So in here we just check if it's t1's turn to execute. And the next is that we check
the top of the stack for y. And it shows it's t2 so we switch to t2 and continue to
execute. And then we continue to check the log. It's a very simple fashion in this
way when we consume all the logs, we can guarantee that our user scheduler
will follow the same execution pass as the recorded run and finally produce this
error.
Okay? It's -- Yeah?
>>: I have two questions. First, how do you identify the shared variable
[inaudible]?
>> Charles Zang: Yeah. We use a static analysis prior to the run. So there is a
phase of static analysis for identifying the shared variables.

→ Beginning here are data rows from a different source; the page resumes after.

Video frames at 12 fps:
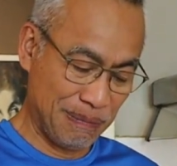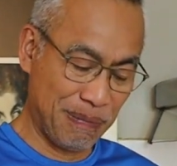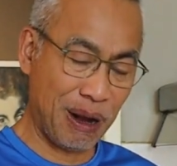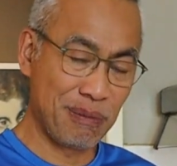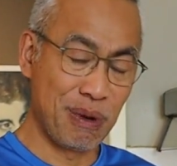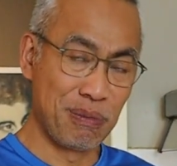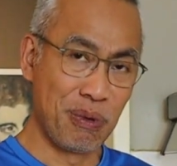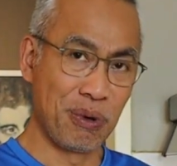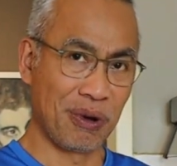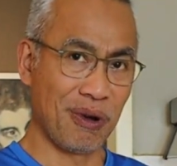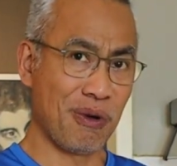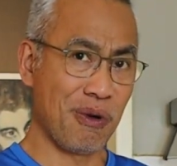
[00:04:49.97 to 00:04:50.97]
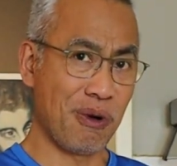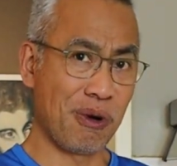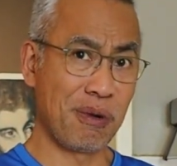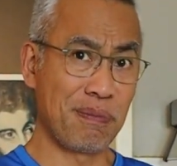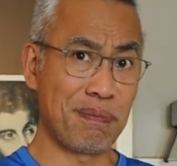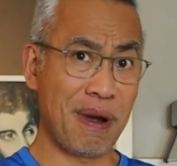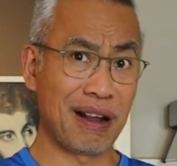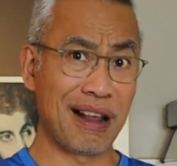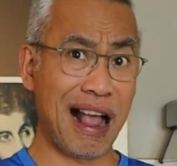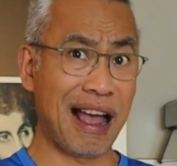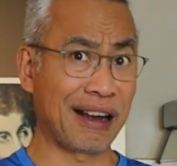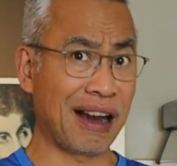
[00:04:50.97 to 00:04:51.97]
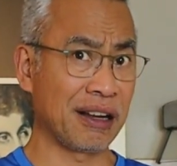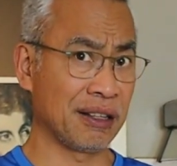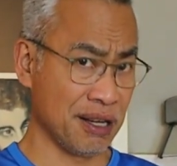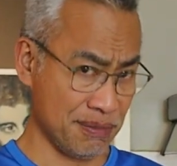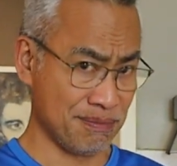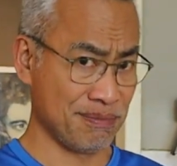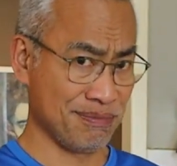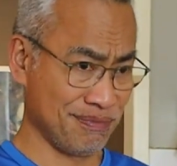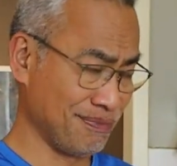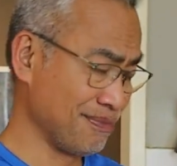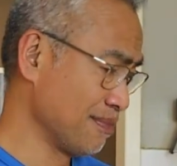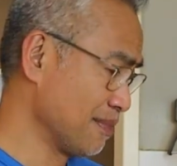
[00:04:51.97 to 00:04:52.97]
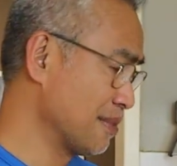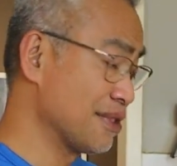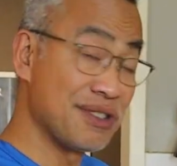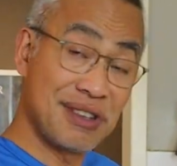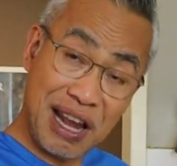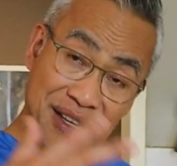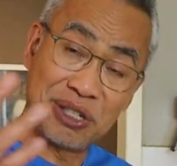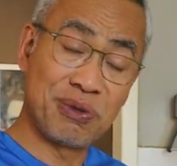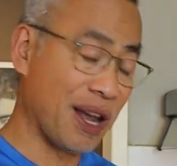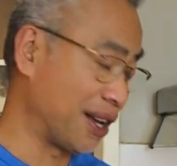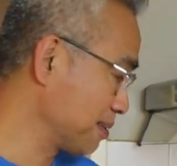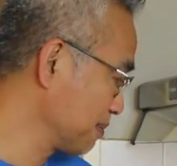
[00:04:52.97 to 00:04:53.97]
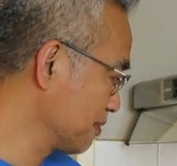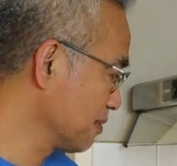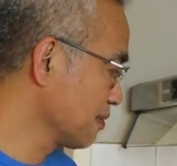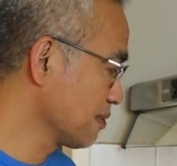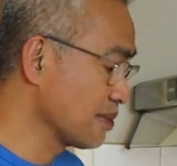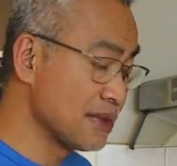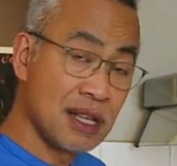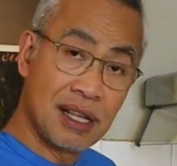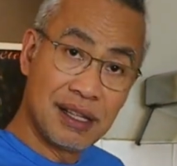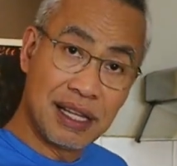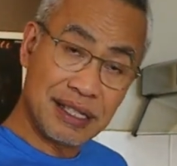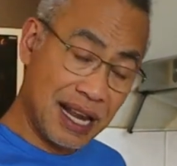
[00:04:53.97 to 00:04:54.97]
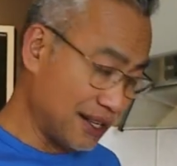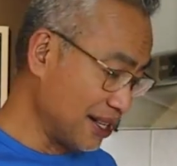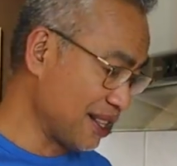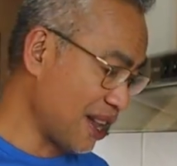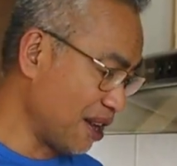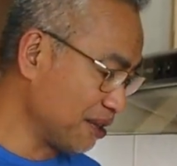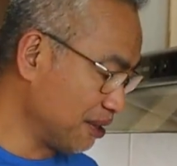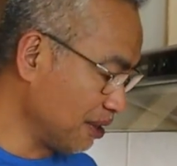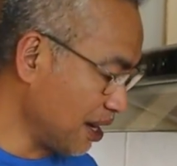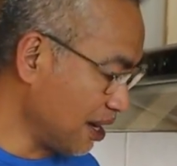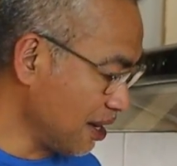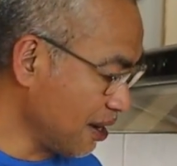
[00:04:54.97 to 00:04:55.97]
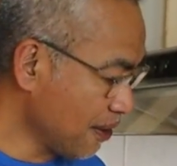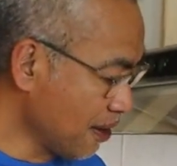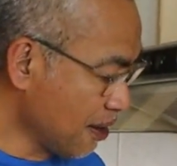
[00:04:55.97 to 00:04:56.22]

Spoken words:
Pagbuburo or pag-aratem, Chinese way. Just add this now to the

>>: Based on [inaudible], right?
>> Charles Zang: Yeah, we do it conservatively. Yeah.
>>: And the second thing is, the main reason why you're like your recording
phases faster than the global is that you basically allowing parallel-like recording.
Is that right?
>> Charles Zang: That's right. That's right. That's right. It's a very simple idea.
We wonder why anybody hasn't thought of it earlier. But, nonetheless, it is state
of the art order-based deterministic replay technique. It's more lightweight
compared to existing approaches. And we use static analysis and bytecode
transformation to actually achieve like the questions that you just asked. We
have formal proof of replay correctness which I haven't found in any of the earlier
papers, and we contributed the first automated tool available to the public for
replay which is very surprising. We couldn't find any other automated tool for
replaying, but our tool is publicly available for downloading.
And weaknesses of this approach are also apparent. There are still too many
synchronizations. We have six synchronizations, although, they are local ones.
And essentially when we tried to lock these access vectors, we essentially
eliminated all of these low-level data races even though many of them are benign
or intentional. Essentially we're forcing a sequentially consistent execution of our
program. So these are the weaknesses. Yeah?
>>: In your tool would you do anything to try to optimize away conditionals?
Because you talked about how you execute a statement and then do, you know,
"If I should keep going then execute next statement." Is there anything you do to
try to, you know, say, "Oh, I should just do the next five off the stack?"
>> Charles Zang: You mean for the replay part or for the...
>>: For the replay part.
>> Charles Zang: For the replay part we just execute -- whenever we reach a
shared variable we will actually check the log to check if it's my turn to execute.
So just as I illustrated...
>>: So you're doing each time?
>> Charles Zang: Yeah.
>>: You haven't found a need to put like different tricks in there?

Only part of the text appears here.